Die Militarisierung ganz Mexikos rechtfertigte die Regierung in den vergangenen Jahren mit ihrem »Krieg gegen die Drogen«, dem unter dem ehemaligen Präsidenten Felipe Calderon mehr als 60 000 Menschen zum Opfer fielen. Bereits 2011 beschrieb Subcomandante Marcos den Drogenkrieg als eine »nationale Katastrophe« und einen »Eroberungskrieg« im Interesse der mexikanischen Oligarchie und des ausländischen Kapitals. Dieser Krieg werde von Repression gegen soziale Bewegungen und einem »Krieg gegen würdige Arbeit und gerechte Löhne« begleitet. Beunruhigend sind auch die Angriffe auf Menschenrechtler, die in den vergangenen Jahren stark zugenommen haben. NGOs prangern immer wieder die Verfolgung von sozialen Protesten im gesamten Land an. Über 90 Prozent der Übergriffe werden nicht strafrechtlich verfolgt.

Der EZLN befürchtet nun, dass die repressive Politik unter Mexikos neuem Präsidenten Enrique Peña Nieto fortgeführt wird. Der 46jährige geriet als damaliger Gouverneur des Bundesstaats México wegen Menschenrechtsverletzungen in San Salvador Atenco im Jahr 2006 öffentlich in die Kritik. Der neu ernannte Innenminister Miguel Osorio Chong bat nun die Zapatisten nach ihrem Großaufmarsch vom 21. Dezember um Geduld. »Präsident Peña Nieto kennt die Probleme der indigenen Bevölkerung und fühlt sich ihnen verpflichtet«, versprach er und mahnte die Mitglieder des EZLN, sie sollten nicht voreilig urteilen, denn sie würden die neue Regierung noch gar nicht kennen. Der neue Gouverneur von Chiapas, Manuel Velasco Coello von der Grünen Partei, forderte die Bundesregierung und das Parlament dazu auf, die Forderungen der Zapatisten nach indigener Autonomie anzuerkennen und realistische Vorschläge zu deren Umsetzung zu unterbreiten. Gleichzeitig kritisierte die Friedensbewegung um den Dichter Javier Sicilia die Ernennung von Jorge Luis Llaven Abarca zum Sicherheitsminister von Chiapas. Gegen den 37jährigen seien unzählige Klagen wegen Folter und anderen Menschenrechtsverletzungen eingereicht worden.

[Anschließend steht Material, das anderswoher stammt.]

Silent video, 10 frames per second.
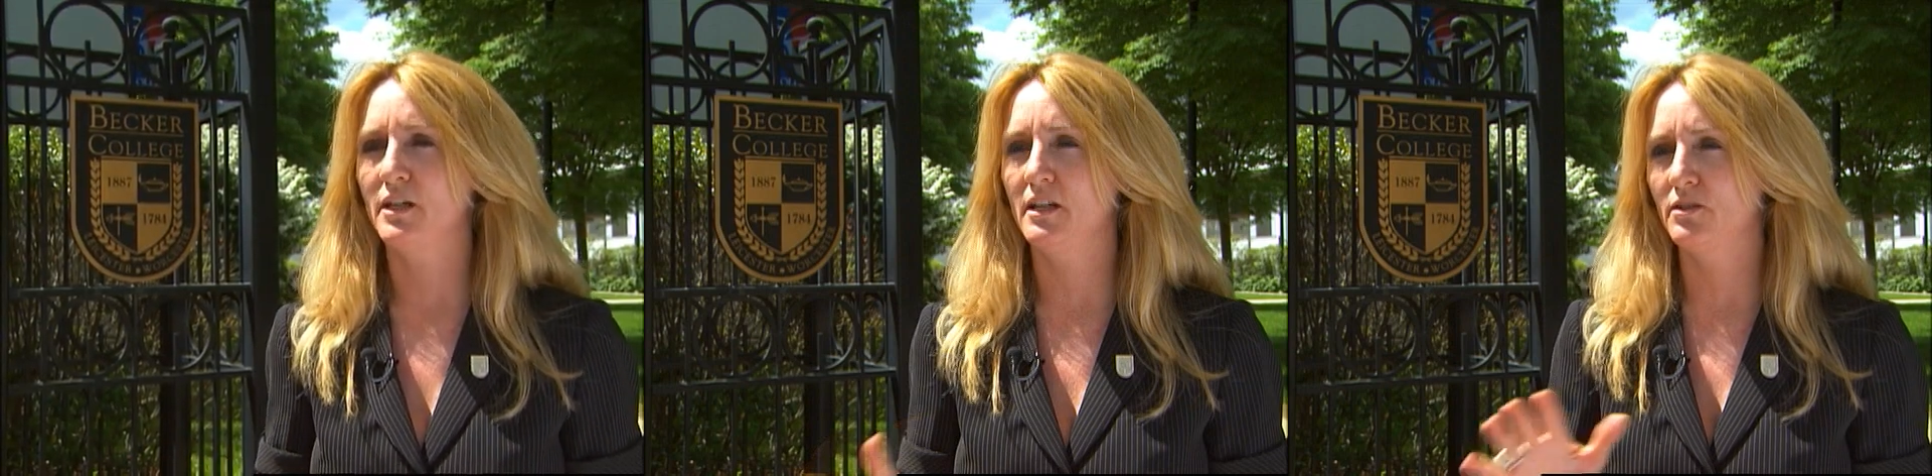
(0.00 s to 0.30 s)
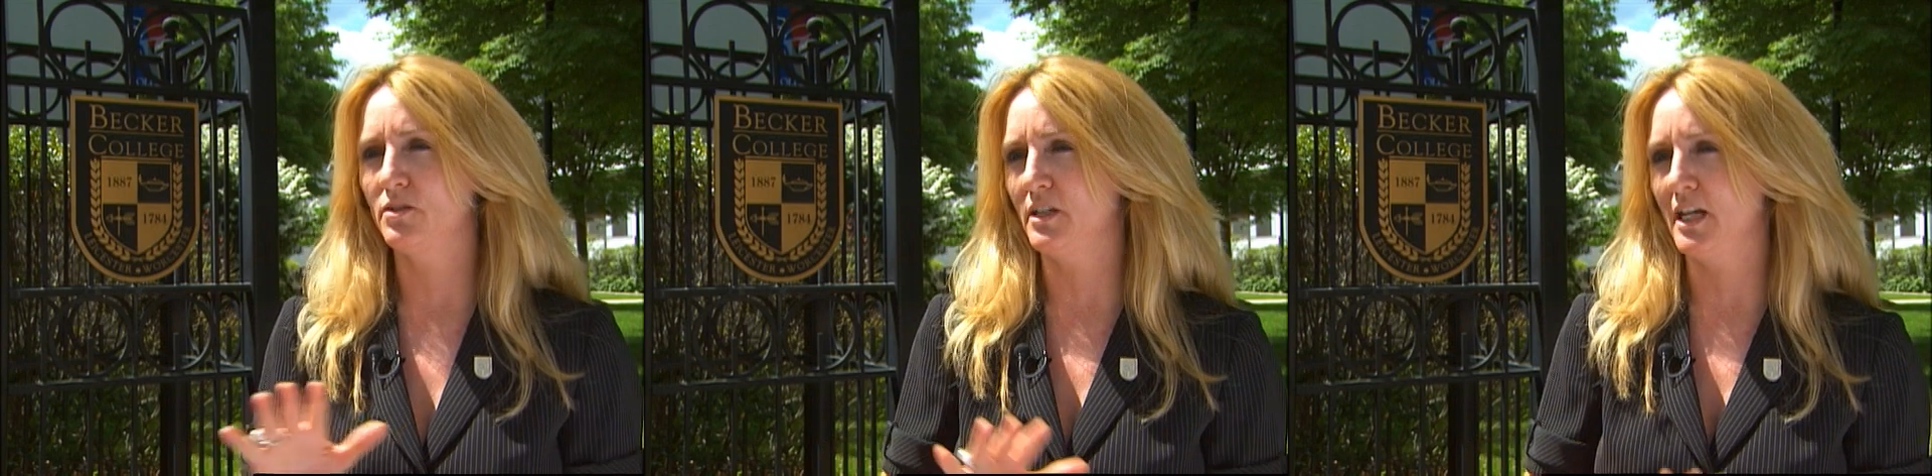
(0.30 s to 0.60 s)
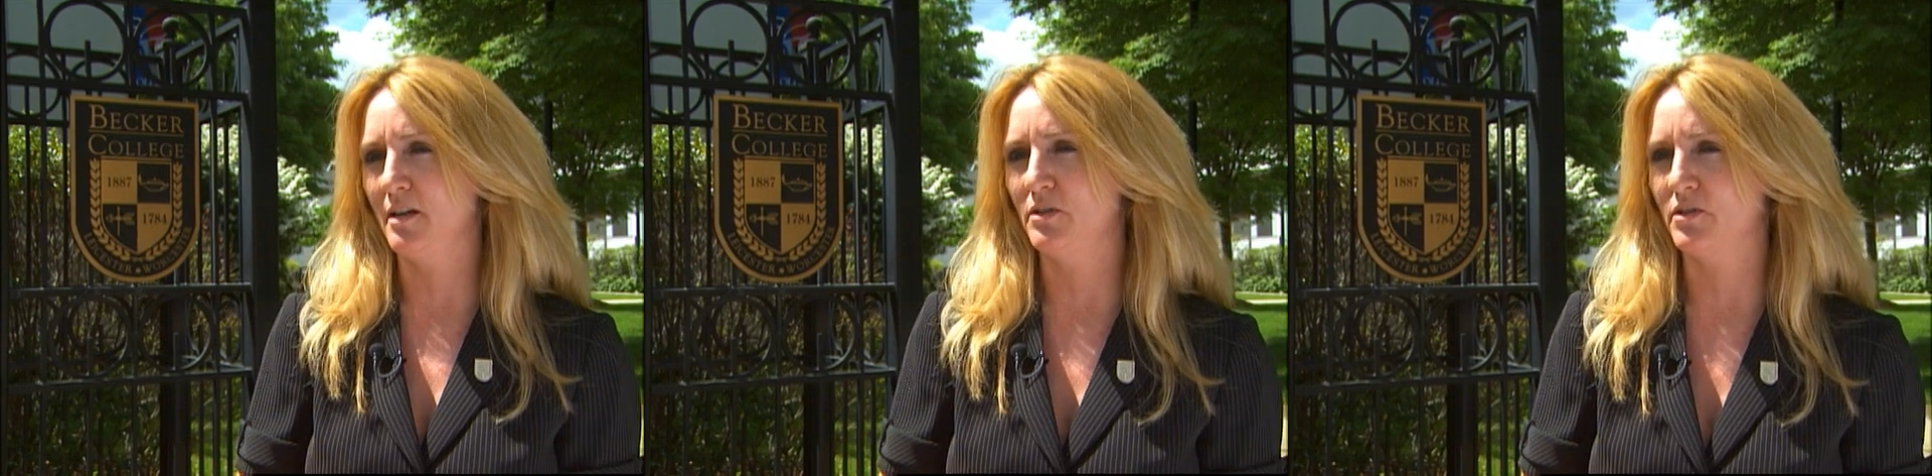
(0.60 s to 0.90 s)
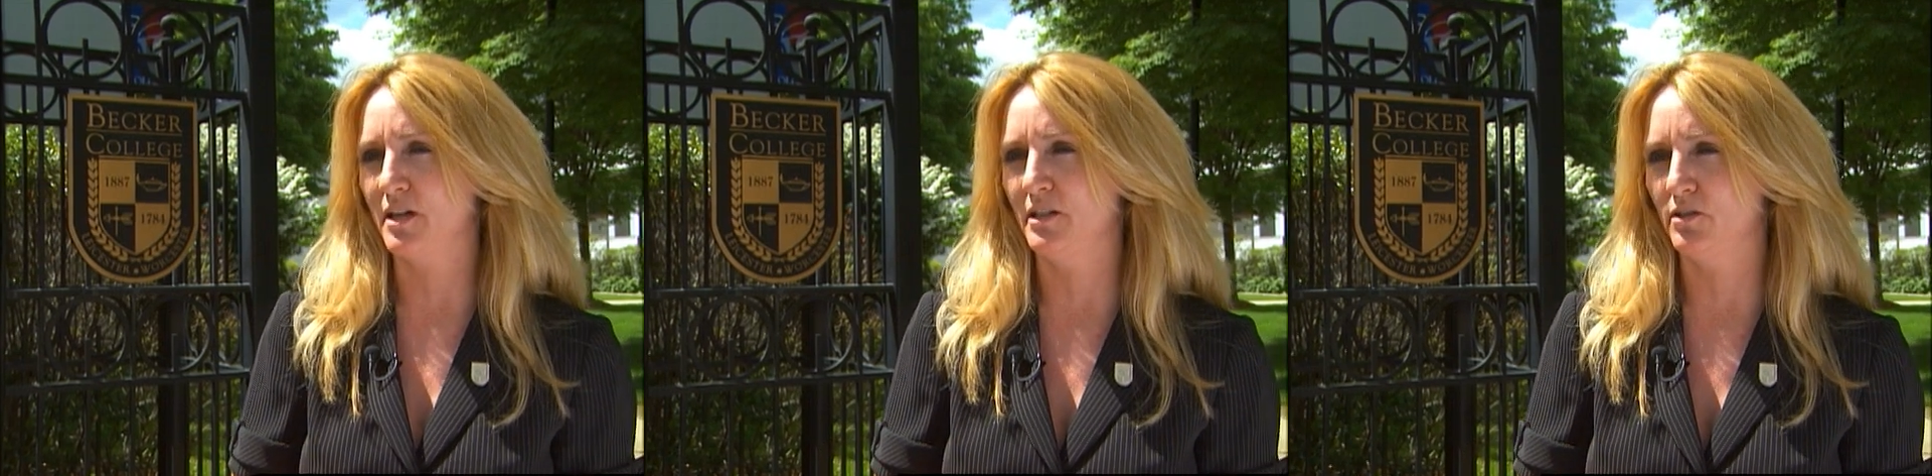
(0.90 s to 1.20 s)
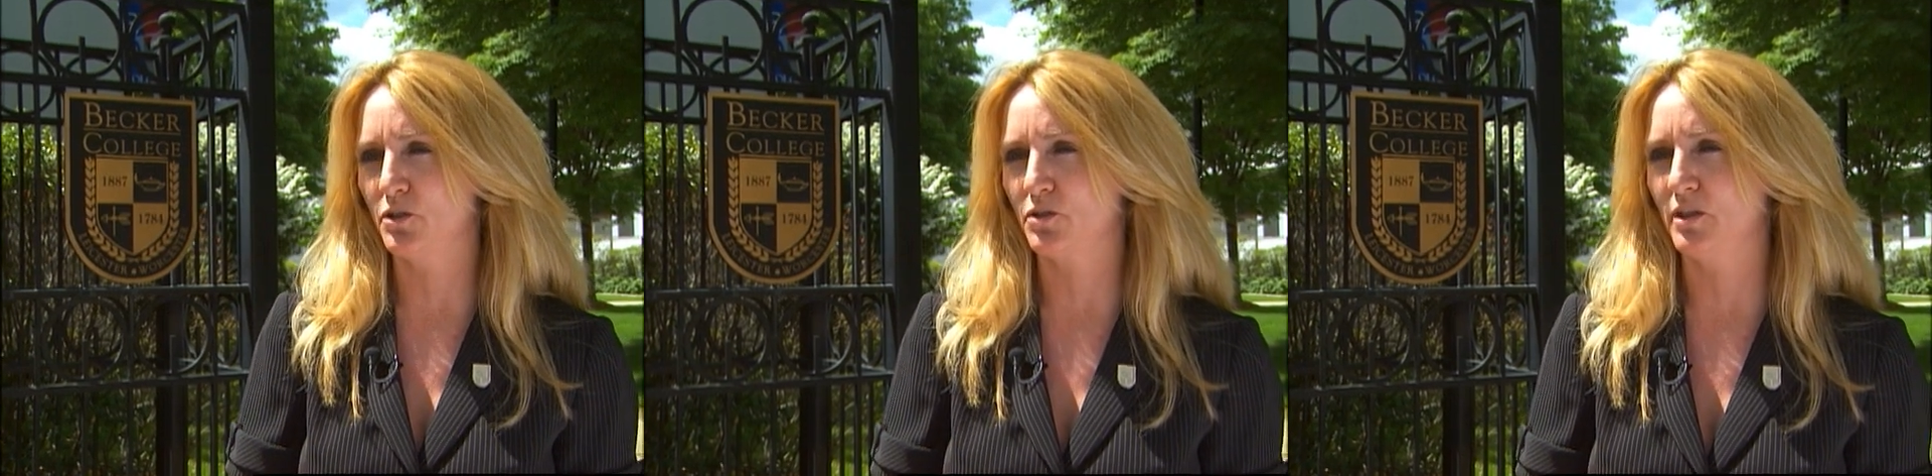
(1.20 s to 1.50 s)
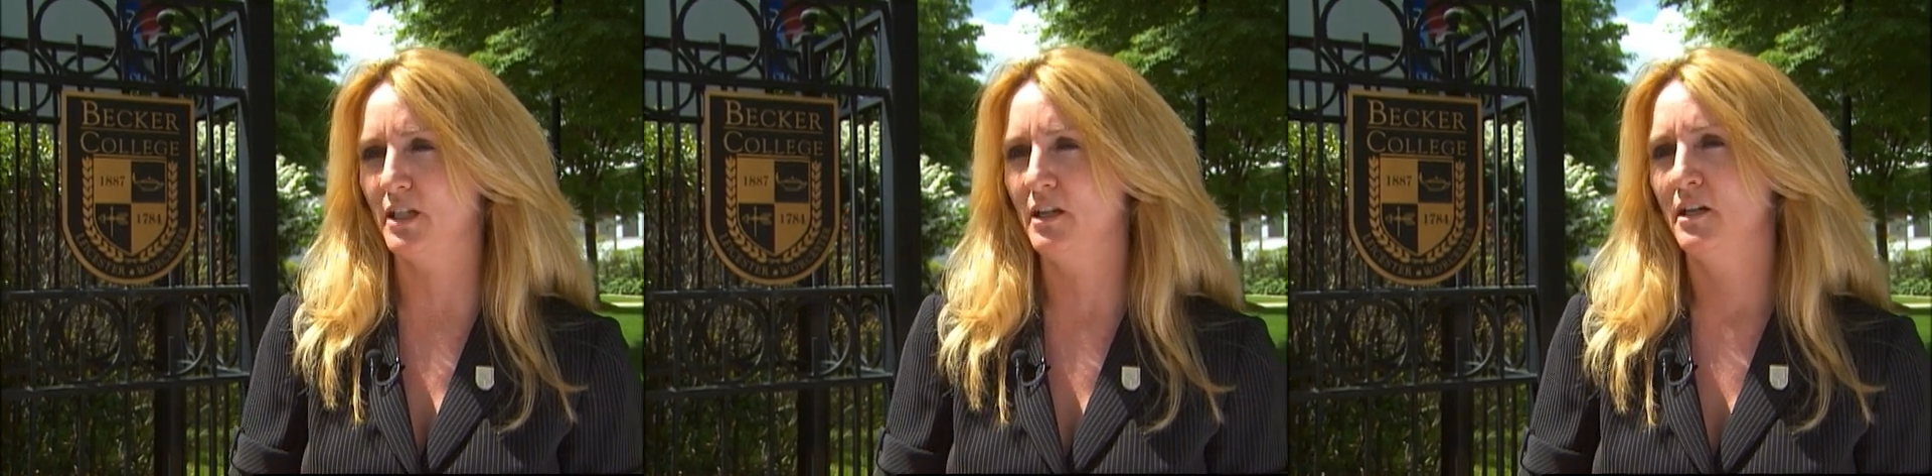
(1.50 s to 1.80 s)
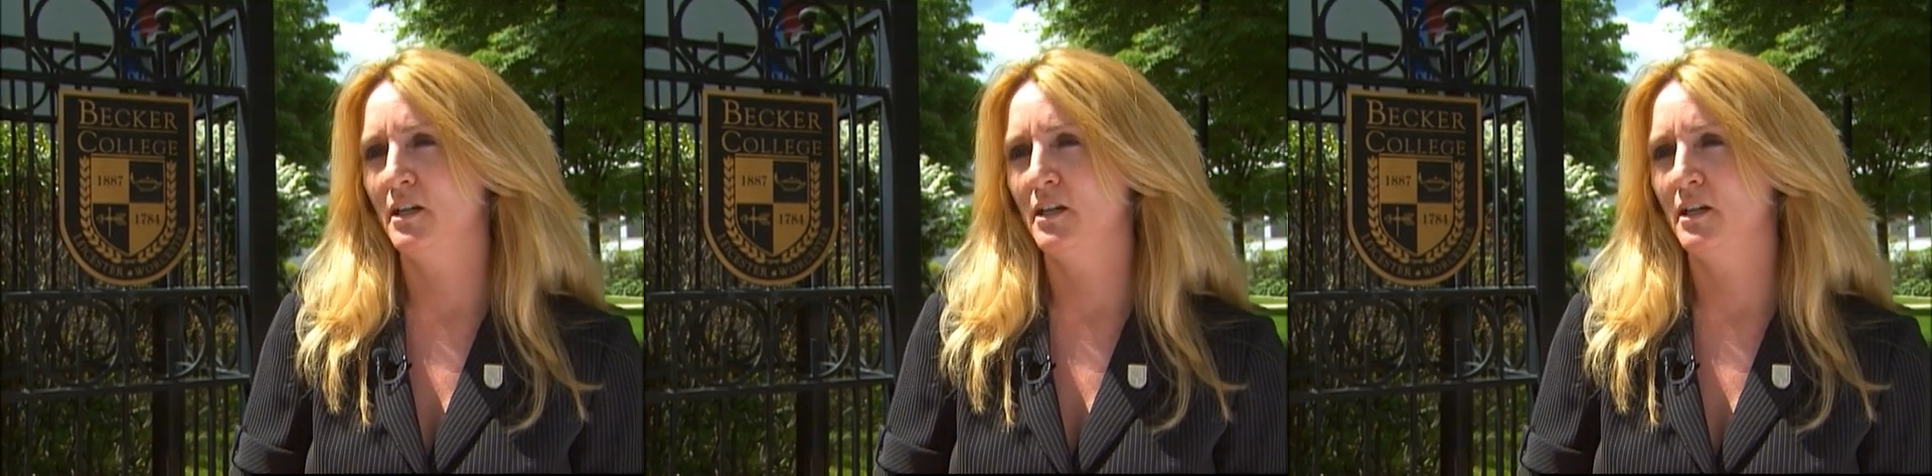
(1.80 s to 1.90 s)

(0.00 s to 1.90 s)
to get into the game design industry,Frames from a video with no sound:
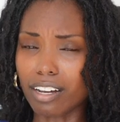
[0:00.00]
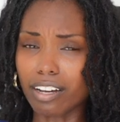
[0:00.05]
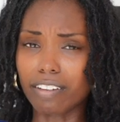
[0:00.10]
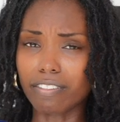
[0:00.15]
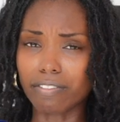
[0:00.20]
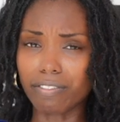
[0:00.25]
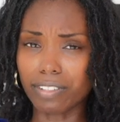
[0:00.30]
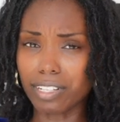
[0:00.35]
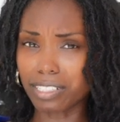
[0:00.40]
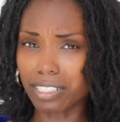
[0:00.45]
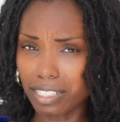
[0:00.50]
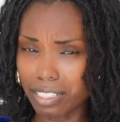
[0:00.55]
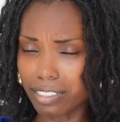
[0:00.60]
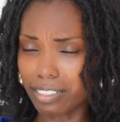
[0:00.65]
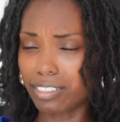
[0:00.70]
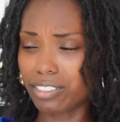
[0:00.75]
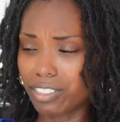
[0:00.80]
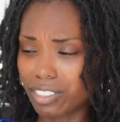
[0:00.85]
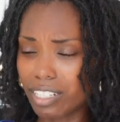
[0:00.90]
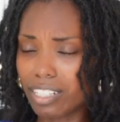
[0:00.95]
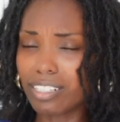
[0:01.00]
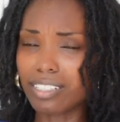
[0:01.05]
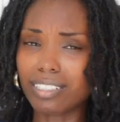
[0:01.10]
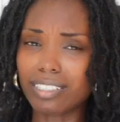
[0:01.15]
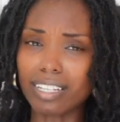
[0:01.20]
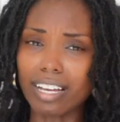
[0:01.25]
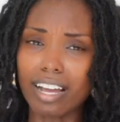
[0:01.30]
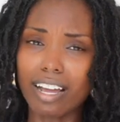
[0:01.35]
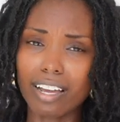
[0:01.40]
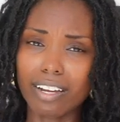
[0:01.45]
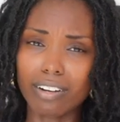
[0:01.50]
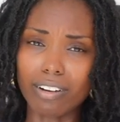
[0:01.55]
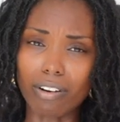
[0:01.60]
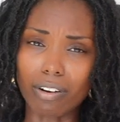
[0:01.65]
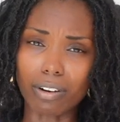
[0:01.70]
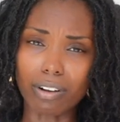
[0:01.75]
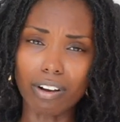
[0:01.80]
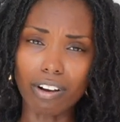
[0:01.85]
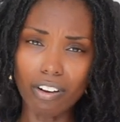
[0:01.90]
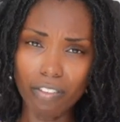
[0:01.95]
conflict is a genocide
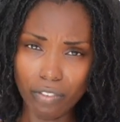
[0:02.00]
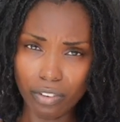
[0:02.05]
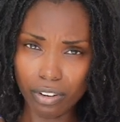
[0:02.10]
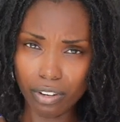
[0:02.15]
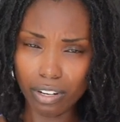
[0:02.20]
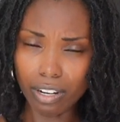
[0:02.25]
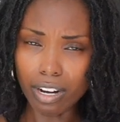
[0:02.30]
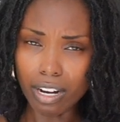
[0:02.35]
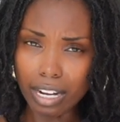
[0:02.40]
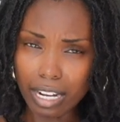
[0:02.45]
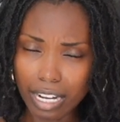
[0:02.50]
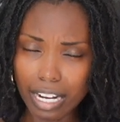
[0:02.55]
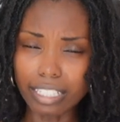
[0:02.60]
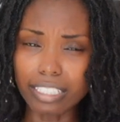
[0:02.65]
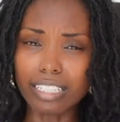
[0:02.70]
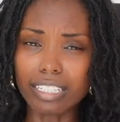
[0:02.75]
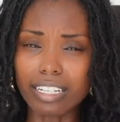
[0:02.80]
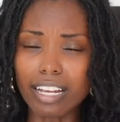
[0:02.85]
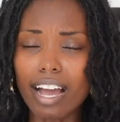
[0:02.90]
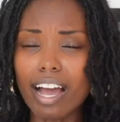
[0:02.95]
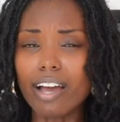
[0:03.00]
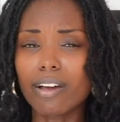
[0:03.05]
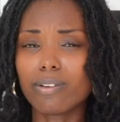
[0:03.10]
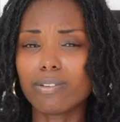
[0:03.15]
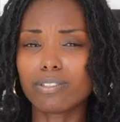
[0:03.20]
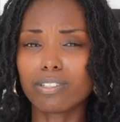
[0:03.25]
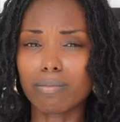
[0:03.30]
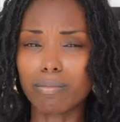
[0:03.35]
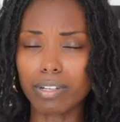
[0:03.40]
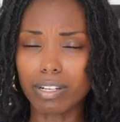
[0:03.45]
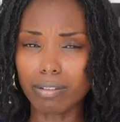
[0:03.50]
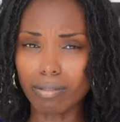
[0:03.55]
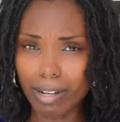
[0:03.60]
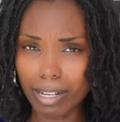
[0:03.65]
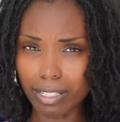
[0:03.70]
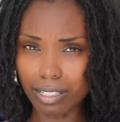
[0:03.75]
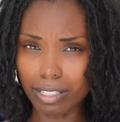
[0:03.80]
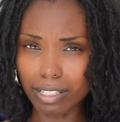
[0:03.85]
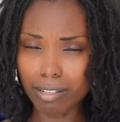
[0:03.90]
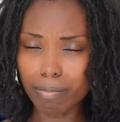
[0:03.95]
or call for Netanyahu to be
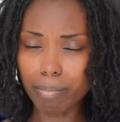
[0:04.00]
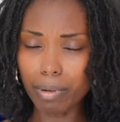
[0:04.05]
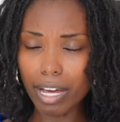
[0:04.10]
arrested.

In seiner Mitteilung zum Jahreswechsel stellte der EZLN klar, dass er weiterhin Distanz zu allen politischen Institutionen und Parteien Mexikos wahren werde. Zu sozialen Bewegungen des Landes wolle man aber Kontakt aufnehmen. Die Zapatisten bekundeten auch ihre Zugehörigkeit zum Nationalen Indigenen Kongress. Außerdem wolle man sich wieder mit Mitgliedern der »An­deren Kampagne« verbinden, einer antikapitalistischen Initiative zur Ausarbeitung einer neuen Verfassung. Viele Experten sowie der Journalist Jorge Rocha der Tageszeitung La Jornada sprechen der Wiederbelebung der zapatistischen Bewegung große Bedeutung zu. Ihr öffentliches Auftreten habe eine neue Debatte über das politisch-ökonomische Modell Mexikos in Gang gebracht. Ein Dialog mit den Zapatisten sei somit unausweichlich. Nachdenklich stimmt nur, dass es dafür die Vermummung von 40 000 Indigenen braucht, die erst durch das Verdecken ihrer Identität für die Öffentlichkeit sichtbar werden.